» **REQUIREMENT**
Emit a verbatim copy of the lines running from the line with "[0:17.00-0:18.00]" through the end of the material below.

» **SUPPLIED DATA**
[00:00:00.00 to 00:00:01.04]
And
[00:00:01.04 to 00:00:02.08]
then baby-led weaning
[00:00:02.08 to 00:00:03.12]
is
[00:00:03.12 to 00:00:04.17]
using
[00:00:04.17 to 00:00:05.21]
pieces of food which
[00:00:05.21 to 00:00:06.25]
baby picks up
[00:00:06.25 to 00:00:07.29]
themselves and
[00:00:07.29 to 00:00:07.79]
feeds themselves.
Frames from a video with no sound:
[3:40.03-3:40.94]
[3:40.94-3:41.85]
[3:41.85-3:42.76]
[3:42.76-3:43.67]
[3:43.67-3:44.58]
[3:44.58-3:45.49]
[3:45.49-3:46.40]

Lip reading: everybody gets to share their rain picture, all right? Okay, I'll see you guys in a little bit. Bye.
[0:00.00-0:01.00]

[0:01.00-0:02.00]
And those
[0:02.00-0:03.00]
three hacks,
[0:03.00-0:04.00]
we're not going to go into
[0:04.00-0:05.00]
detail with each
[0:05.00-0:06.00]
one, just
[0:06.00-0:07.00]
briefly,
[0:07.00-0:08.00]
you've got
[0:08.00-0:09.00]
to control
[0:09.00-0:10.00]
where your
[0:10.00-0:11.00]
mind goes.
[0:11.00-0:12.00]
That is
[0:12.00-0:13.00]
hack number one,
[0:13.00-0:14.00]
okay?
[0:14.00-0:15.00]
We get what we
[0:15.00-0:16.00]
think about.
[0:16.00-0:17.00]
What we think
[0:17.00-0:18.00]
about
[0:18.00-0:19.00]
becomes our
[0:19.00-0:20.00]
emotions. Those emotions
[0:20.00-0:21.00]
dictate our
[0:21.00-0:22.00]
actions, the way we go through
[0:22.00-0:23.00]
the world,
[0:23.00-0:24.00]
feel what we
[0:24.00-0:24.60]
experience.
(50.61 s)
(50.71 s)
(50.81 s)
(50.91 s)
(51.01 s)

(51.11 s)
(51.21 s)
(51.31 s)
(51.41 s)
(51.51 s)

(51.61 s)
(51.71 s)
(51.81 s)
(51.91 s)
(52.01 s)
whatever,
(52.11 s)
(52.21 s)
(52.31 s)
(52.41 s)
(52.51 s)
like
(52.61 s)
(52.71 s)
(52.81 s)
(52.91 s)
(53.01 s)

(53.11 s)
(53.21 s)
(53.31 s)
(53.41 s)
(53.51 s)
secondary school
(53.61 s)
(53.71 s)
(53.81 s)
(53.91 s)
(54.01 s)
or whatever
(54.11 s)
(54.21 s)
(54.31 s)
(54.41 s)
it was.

» **OUTPUT OF THE EXERCISE**
[0:17.00-0:18.00]
about
[0:18.00-0:19.00]
becomes our
[0:19.00-0:20.00]
emotions. Those emotions
[0:20.00-0:21.00]
dictate our
[0:21.00-0:22.00]
actions, the way we go through
[0:22.00-0:23.00]
the world,
[0:23.00-0:24.00]
feel what we
[0:24.00-0:24.60]
experience.
(50.61 s)
(50.71 s)
(50.81 s)
(50.91 s)
(51.01 s)

(51.11 s)
(51.21 s)
(51.31 s)
(51.41 s)
(51.51 s)

(51.61 s)
(51.71 s)
(51.81 s)
(51.91 s)
(52.01 s)
whatever,
(52.11 s)
(52.21 s)
(52.31 s)
(52.41 s)
(52.51 s)
like
(52.61 s)
(52.71 s)
(52.81 s)
(52.91 s)
(53.01 s)

(53.11 s)
(53.21 s)
(53.31 s)
(53.41 s)
(53.51 s)
secondary school
(53.61 s)
(53.71 s)
(53.81 s)
(53.91 s)
(54.01 s)
or whatever
(54.11 s)
(54.21 s)
(54.31 s)
(54.41 s)
it was.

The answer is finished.